Measuring How Long Your Intel SSD Will Last

Earlier in this review I talked about Intel's SMART attributes that allow you to accurately measure write amplification for a given workload. If you fire up Intel's SSD Toolbox or any tool that allows you to monitor SMART attributes you'll notice a few fields of interest. I mentioned these back in our 710 review, but the most important for our investigations here are E2 (226) and E4 (228):

The raw value of attribute E2, when divided by 1024, gives you an accurate report of the amount of wear on your NAND since the last timer reset. In this case we're looking at an Intel X25-M G2 (the earliest drive to support E2 reporting) whose E2 value is at 9755. Dividing that by 1024 gives us 9.526% (the field is only accurate to three decimal points).

I mentioned that this data is only accurate since the last timer reset, that's where the value stored in E4 comes into play. By executing a SMART EXECUTE OFFLINE IMMEDIATE subcommand 40h to the drive you'll reset the timer in E4 and the data stored in E2 and E3. The data in E2/E3 will then reflect the wear incurred since you reset the timer, giving you a great way of measuring write amplification for a specific workload.

How do you reset the E4 timer? I've always used smartmontools to do it. Download the appropriate binary from sourceforge and execute the following command:

smartctl -t vendor,0x40 /dev/hdX where X is the drive whose counter you're trying to reset (e.g. hda, hdb, hdc, etc...).

Doing so will reset the E4 counter to 65535. The counter then begins at 0 and will count up in minutes. After the first 60 minutes you'll get valid data in E2/E3. While E2 gives you an indication of how much wear your workload puts on the NAND, E3 gives you the percentage of IO operations that are reads since you reset E4. E3 is particularly useful for determining how write heavy your workload is at a quick glance. Remember, it's the process of programing/erasing a NAND cell that is most destructive - read heavy workloads are generally fine on consumer grade drives.

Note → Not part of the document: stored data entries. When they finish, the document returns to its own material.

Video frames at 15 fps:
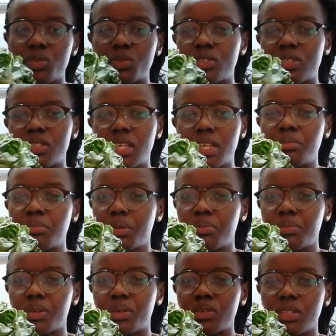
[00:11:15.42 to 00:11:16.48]
this was 10
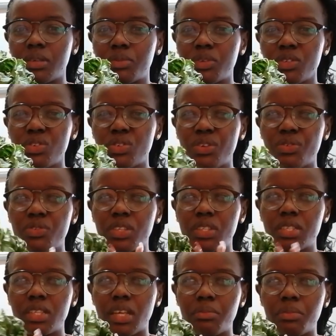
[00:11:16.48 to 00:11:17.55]
bob because I'm not sure if
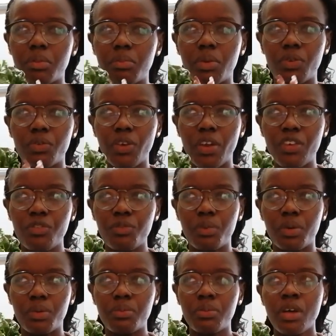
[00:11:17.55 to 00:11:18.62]
it's 10 bob or 5
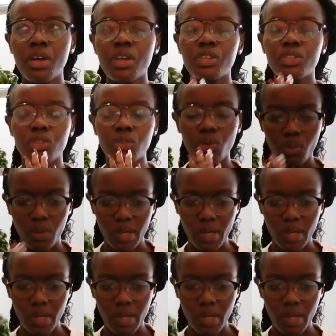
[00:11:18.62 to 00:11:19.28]
bob. So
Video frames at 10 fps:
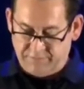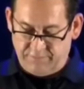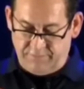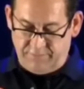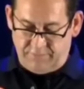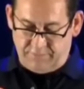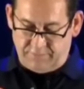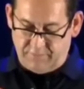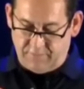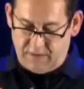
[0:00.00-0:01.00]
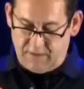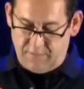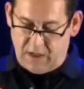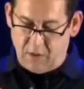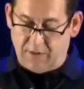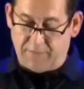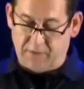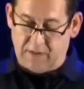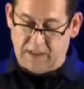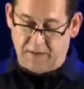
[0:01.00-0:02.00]
My
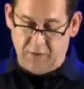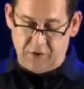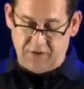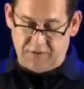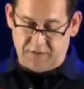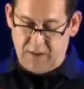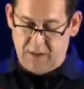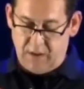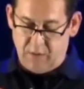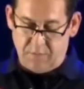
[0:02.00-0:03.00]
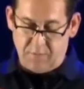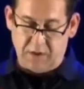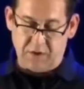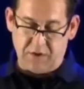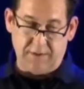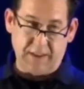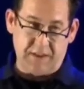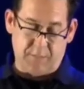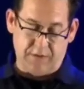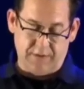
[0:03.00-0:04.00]
offered resolutions were much
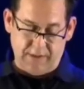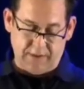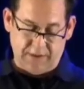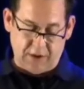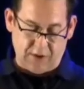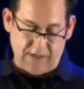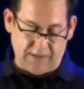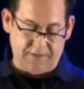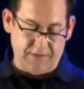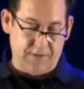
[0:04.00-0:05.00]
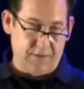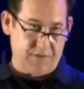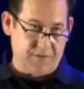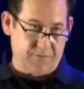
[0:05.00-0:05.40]
less politically correct than those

I reset the workload timer (E4) on all of the Intel SSDs that supported it and ran a loop of our MS SQL Weekly Maintenance benchmark that resulted in 320GB of writes to the drive. I then measured wear on the NAND (E2) and used that to calculate how many TBs we could write to these drives, using this workload, before we'd theoretically wear out their NAND. The results are below:

Drive Lifespan - MS SQL Weekly Maintenance Benchmark

There are a few interesting takeaways from this data. For starters, Intel's SSD 710 uses high endurance MLC (aka eMLC, MLC-HET) which is good for a significant increase in p/e cycles. With tens of thousands of p/e cycles per NAND cell, the Intel SSD 710 offers nearly an order of magnitude better endurance than the Intel SSD 320. Part of this endurance advantage is delivered through an incredible amount of spare area. Remember that although the 710 featured here is a 200GB drive it actually has 320GB of NAND on board. If you set aside a similar amount of spare area on the 320 you'd get a measurable increase in endurance. We actually see an example of that if you look at the gains the 300GB SSD 320 offers over the 160GB drive. Both drives are subjected to the same sized workload (just under 60GB), but the 300GB drive has much more unused area to use for block recycling. The result is an 85% increase in estimated drive lifespan for an 87.5% increase in drive capacity.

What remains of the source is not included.